Say hello to Porsche's new Panamera, shown off in all its glory at the Paris Motor Show 2016.
But let's cut to the chase: the last Panamera was always a bit of a difficult car to look at. As one of the people we talked to in Paris said: "it looked like a dog doing its business". And it's certainly true to say that the Panamera's rear aspect was difficult to get on with. It had a hunchback quality, to put it kindly. But to drive it. Well, that was the business - of a whole other kind.
Cut to 2016 and new Panamera (2017) feels much more palatable, much easier to get on with - aesthetically at least. Whisper it, but it almost feels like Porsche has been looking at the Tesla Model S - even the window line bears some similarity.
Look at the numbers and the clues are there - it's 20mm lower at the rear of the roofline. And the whole car is longer. In fact, at over 5m long, you'll have problems getting a Panamera into some parking spaces. Many cars this size are orientated around the person being chauffeured in the back. And while we folded ourselves into the back seat and were surprised at both how much space we had and how much control we had of in-car digital tech via the system in the rear, this is a Porsche - so the only place you really want to be sitting is in the driving seat.
Drop down into the Panamera's low, low driver's seat and the view is at once familiar, yet very new. Where once Porsche had showered an array of buttons at the centre console - that seemed to have been based on a Vertu phone - now someone in Stuttgart has clearly seen an iPad and everything has gone touch-based.
It's very, very techy inside - and we're going to need longer with this car to properly decode it. But the headlines are that in front of the driver you keep Porsche's signature five-gauge driving cluster. However, only the central rev-counter stays analogue - the four other gauges become screens (they're actually a pair of 7-inch displays). Porsche didn't divulge specs, but they're high-resolution and blacks are deep.
The bigger news is in the centre of the car, where a 12.3-inch touchscreen integrates into the cross-car dash panel. It's very reactive, sharply rendered and capable of giving you just about any piece of info you could care to mention - from the car's ride height, to your lap time, the current weather and even flight check-in ability. This console also runs Apple CarPlay - but not Android Auto. See our 911 review for Porsche's philosophy on why.
Below the Panamera's 12.3-inch screen, there's a digital touch panel - where Porsche's usual array of buttons are replaced by a large black panel - which gives haptic feedback from digital buttons and which also integrates a couple of beautifully knurled, analogue knobs. Deeply complex to look at, it's surprisingly easy to jump in and make everything work, find what you want in the menu structure. But that's on a Paris Motor Show stand, going nowhere. On an autobahn, at 140mph? We're not so sure it'll be so easy. Or safe. You even have to control the central air-vent, purely through the touchscreen.

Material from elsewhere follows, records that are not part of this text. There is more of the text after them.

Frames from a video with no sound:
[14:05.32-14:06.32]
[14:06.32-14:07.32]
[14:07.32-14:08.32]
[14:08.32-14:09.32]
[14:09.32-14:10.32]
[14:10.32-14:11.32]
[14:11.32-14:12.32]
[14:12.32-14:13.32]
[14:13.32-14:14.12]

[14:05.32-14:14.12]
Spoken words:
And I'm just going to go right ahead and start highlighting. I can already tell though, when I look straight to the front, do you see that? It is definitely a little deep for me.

This is the issue for Porsche. It's becoming - or trying to become - a much techier, modern brand but retain its heritage of racing and driving superiority. The Panamera 4 e-hybrid on the stand is testament to this. You can plug it in, go 50km on electric alone - but still have 462bhp at your disposal via the electric motor and 2.9 litre, bi-turbo V6.
Elsewhere in the range you can go for a 6-cylinder diesel or petrol engine, petrol V8 and range-topping V8 turbo. The last of which covers 0-60mph in 3.8-seconds. All come with a PDK auto gearbox, several are four-wheel drive and all are more efficient than their predecessors.

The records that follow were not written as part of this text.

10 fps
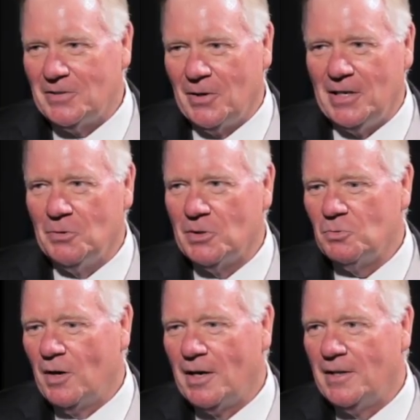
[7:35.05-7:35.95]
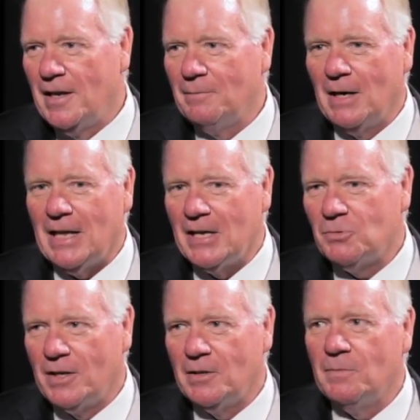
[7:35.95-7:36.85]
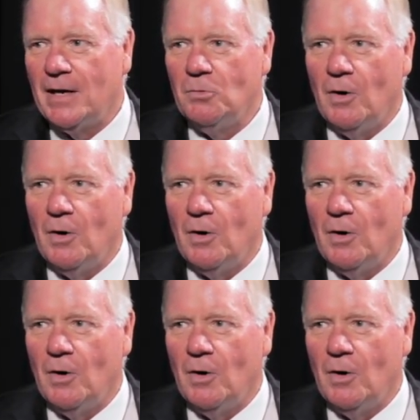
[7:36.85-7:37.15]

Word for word: so he was one. And then my last one, I think Mike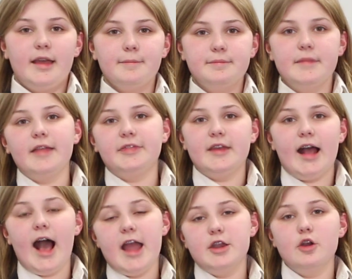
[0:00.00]
not that
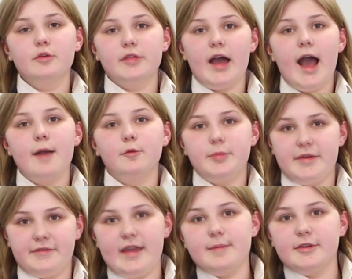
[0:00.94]
I know that I will be
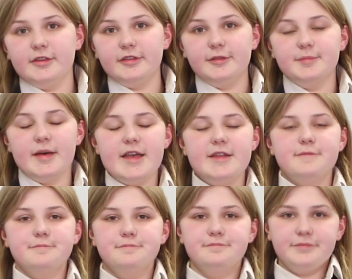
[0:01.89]
famous, but
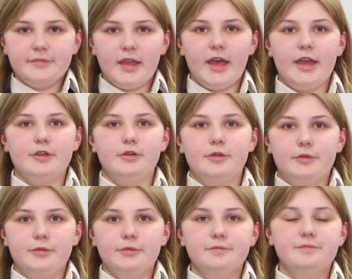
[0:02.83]
I
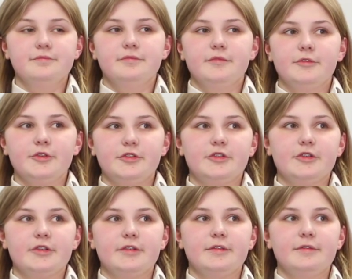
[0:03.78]
know for
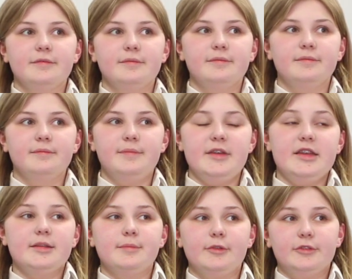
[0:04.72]
sure
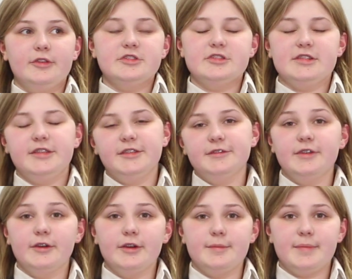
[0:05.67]
being a musician is a
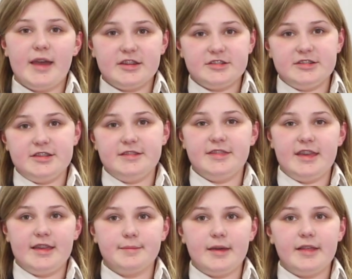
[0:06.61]
very passionate
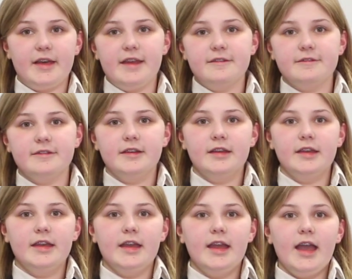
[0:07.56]
thing in my life.
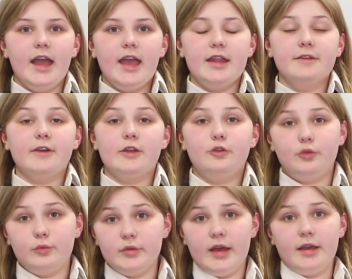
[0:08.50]
And if I
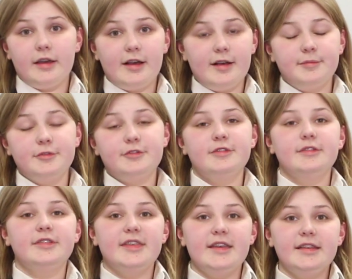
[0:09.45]
do not accomplish
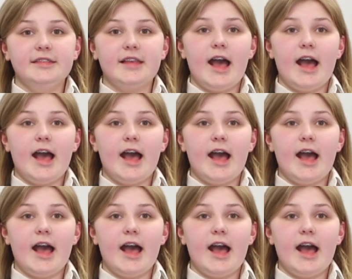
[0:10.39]
those things,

The Panamera is impressive as a static object and - given Porsche heritage - it'll doubtless get better out on the road. But until Porsche drops a production version of the fully electric Mission-E concept it showed in Frankfurt last year, the Panamera carries a whiff of yesterday's idea.
A Tesla Model S doesn't look as good, but it looks similar, it's got more space, it's cheaper, has equally impressive tech and is faster. A twin test between the two would make for fascinating reading.
For now, the Panamera remains the archetype, sporting German autobahn express. It does everything the old car did, just better. And now, you might even enjoy looking at it.